▶ _MATERIAL PROVIDED_:
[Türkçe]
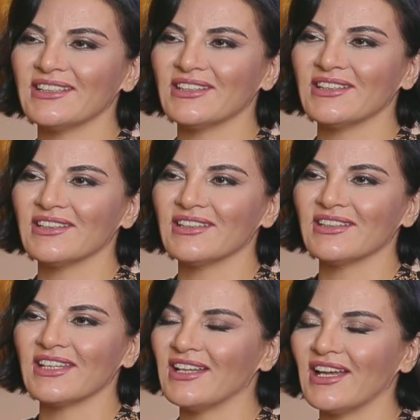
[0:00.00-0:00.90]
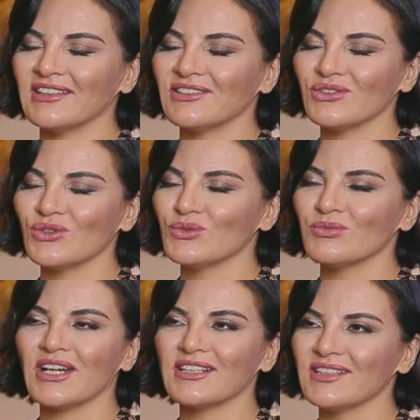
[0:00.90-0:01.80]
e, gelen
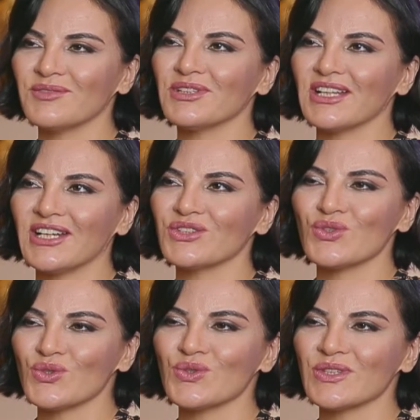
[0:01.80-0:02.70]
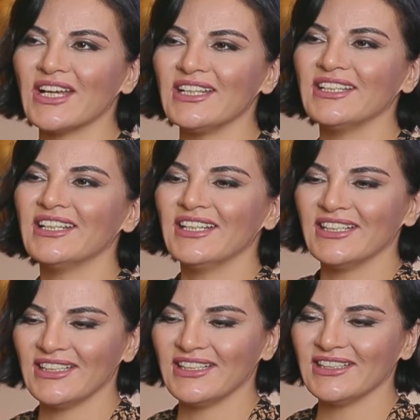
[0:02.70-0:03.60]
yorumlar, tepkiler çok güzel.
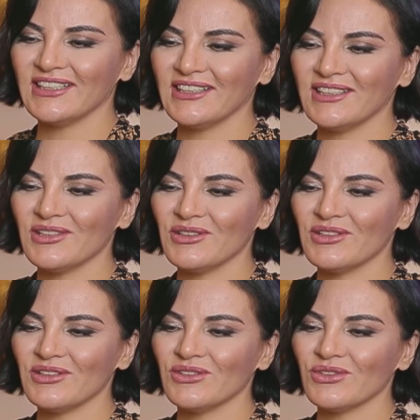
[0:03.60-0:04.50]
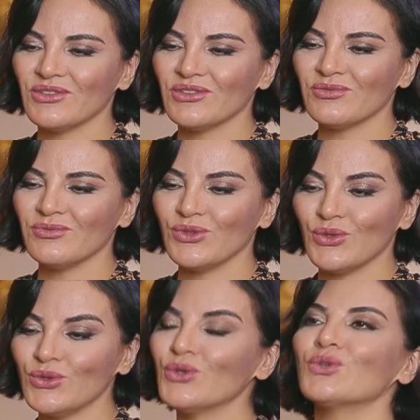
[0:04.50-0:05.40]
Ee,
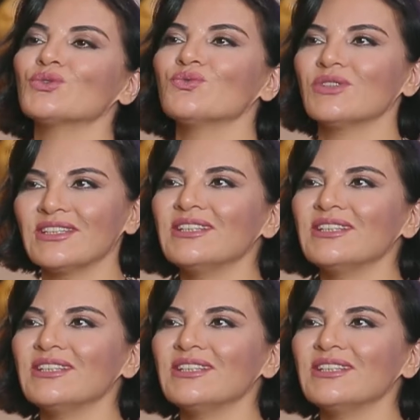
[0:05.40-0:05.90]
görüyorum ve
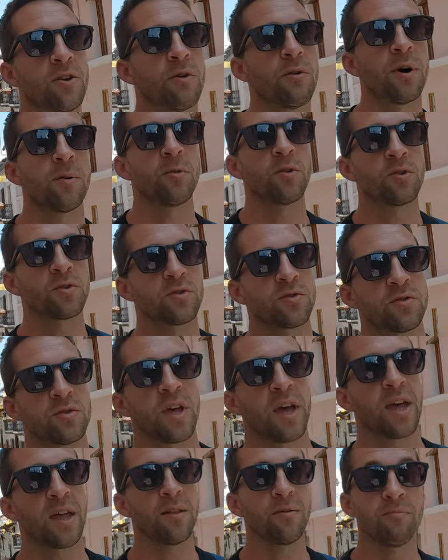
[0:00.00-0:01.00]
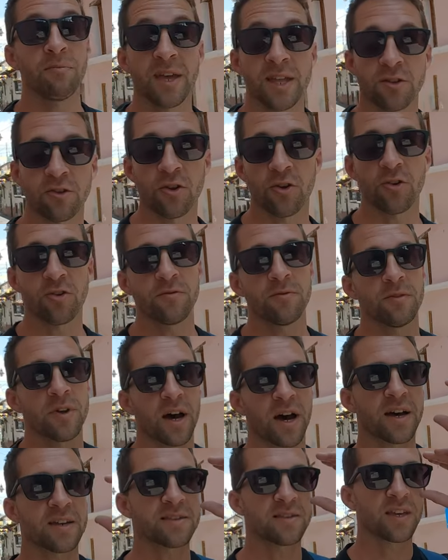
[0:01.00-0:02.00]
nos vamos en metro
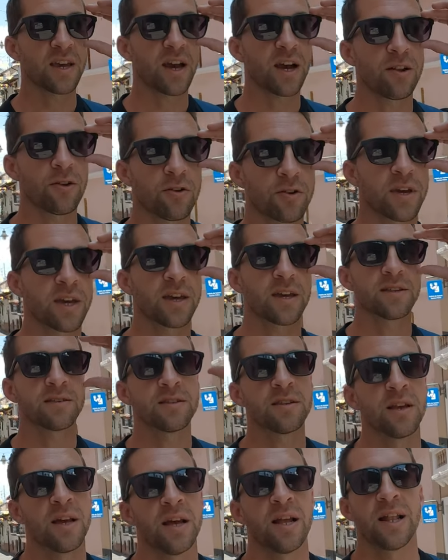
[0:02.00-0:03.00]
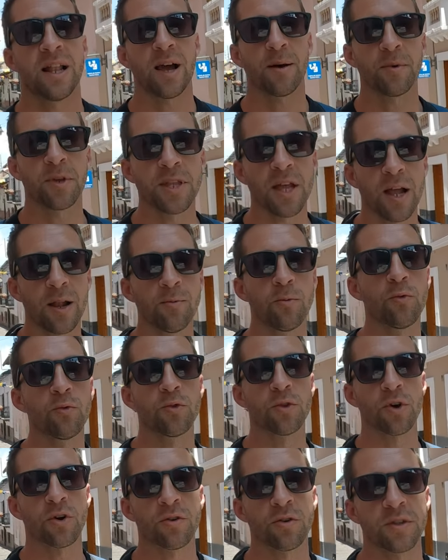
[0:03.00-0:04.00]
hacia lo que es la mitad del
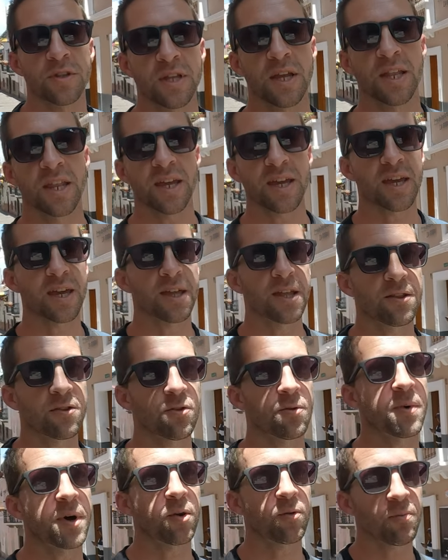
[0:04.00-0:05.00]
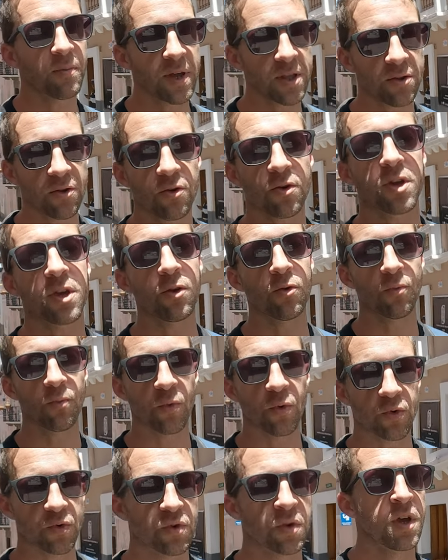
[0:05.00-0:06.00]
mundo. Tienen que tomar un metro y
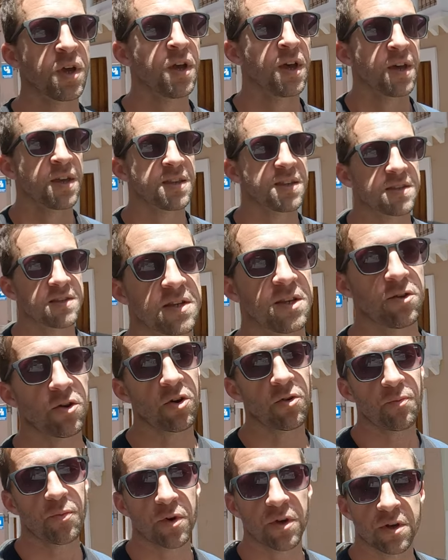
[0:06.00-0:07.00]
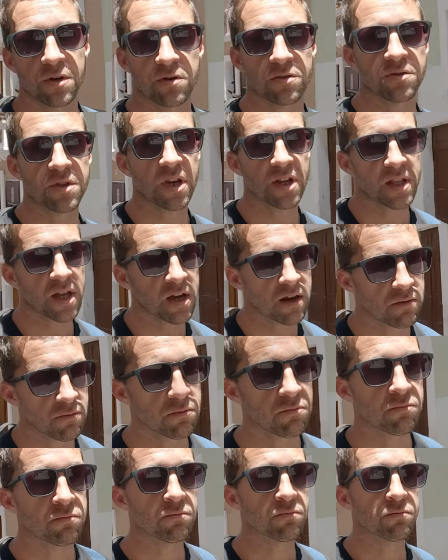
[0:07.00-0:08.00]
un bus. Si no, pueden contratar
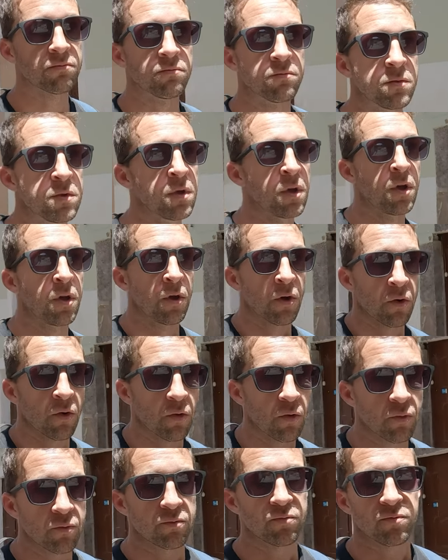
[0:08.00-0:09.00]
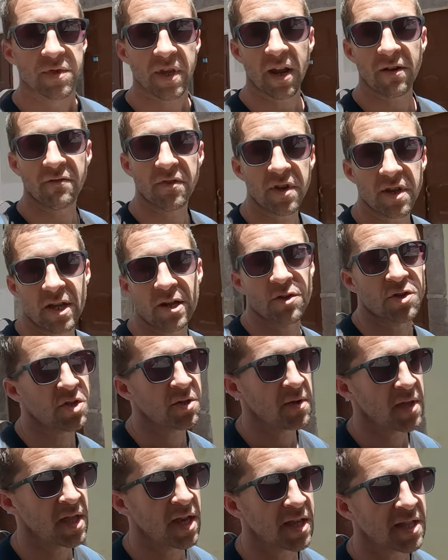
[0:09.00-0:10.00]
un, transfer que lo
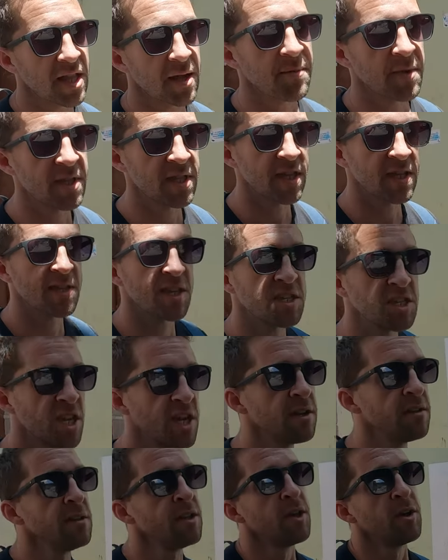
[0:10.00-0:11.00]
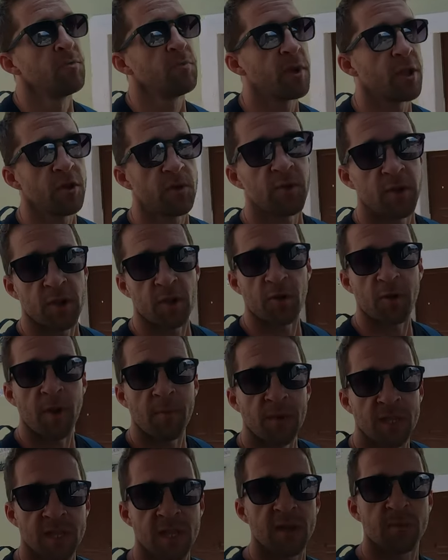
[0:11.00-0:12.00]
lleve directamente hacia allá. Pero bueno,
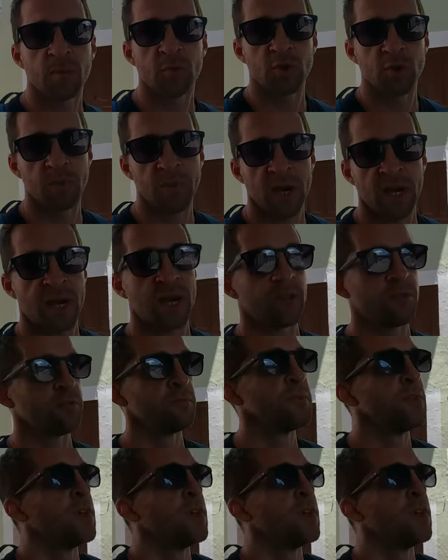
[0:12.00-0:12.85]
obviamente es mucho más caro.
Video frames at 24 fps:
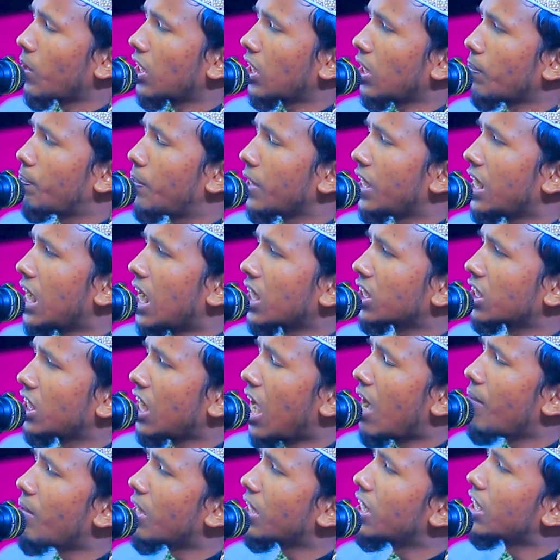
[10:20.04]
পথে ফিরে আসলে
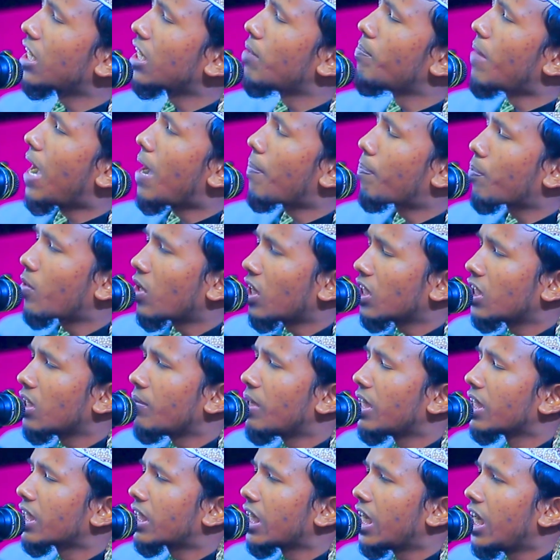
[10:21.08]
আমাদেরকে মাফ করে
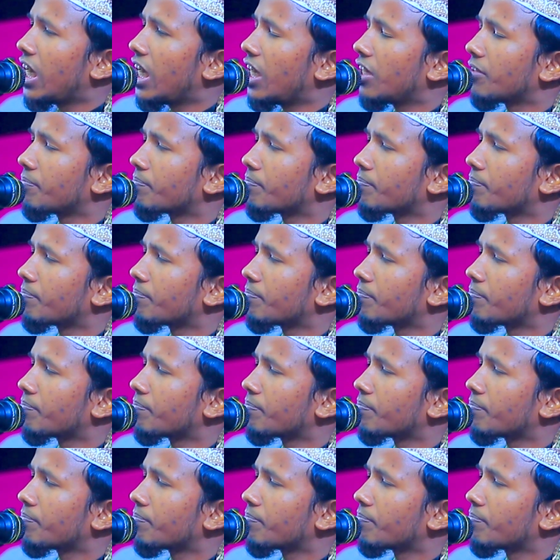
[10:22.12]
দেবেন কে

▶ _REQUIRED WORK_:
No pictures belong in the output. It should reproduce exactly the lines from the one containing "[0:02.70-0:03.60]" through the end of the data, both ends included.

▶ _TASK ANSWER_:
[0:02.70-0:03.60]
yorumlar, tepkiler çok güzel.
[0:03.60-0:04.50]
[0:04.50-0:05.40]
Ee,
[0:05.40-0:05.90]
görüyorum ve
[0:00.00-0:01.00]
[0:01.00-0:02.00]
nos vamos en metro
[0:02.00-0:03.00]
[0:03.00-0:04.00]
hacia lo que es la mitad del
[0:04.00-0:05.00]
[0:05.00-0:06.00]
mundo. Tienen que tomar un metro y
[0:06.00-0:07.00]
[0:07.00-0:08.00]
un bus. Si no, pueden contratar
[0:08.00-0:09.00]
[0:09.00-0:10.00]
un, transfer que lo
[0:10.00-0:11.00]
[0:11.00-0:12.00]
lleve directamente hacia allá. Pero bueno,
[0:12.00-0:12.85]
obviamente es mucho más caro.
Video frames at 24 fps:
[10:20.04]
পথে ফিরে আসলে
[10:21.08]
আমাদেরকে মাফ করে
[10:22.12]
দেবেন কে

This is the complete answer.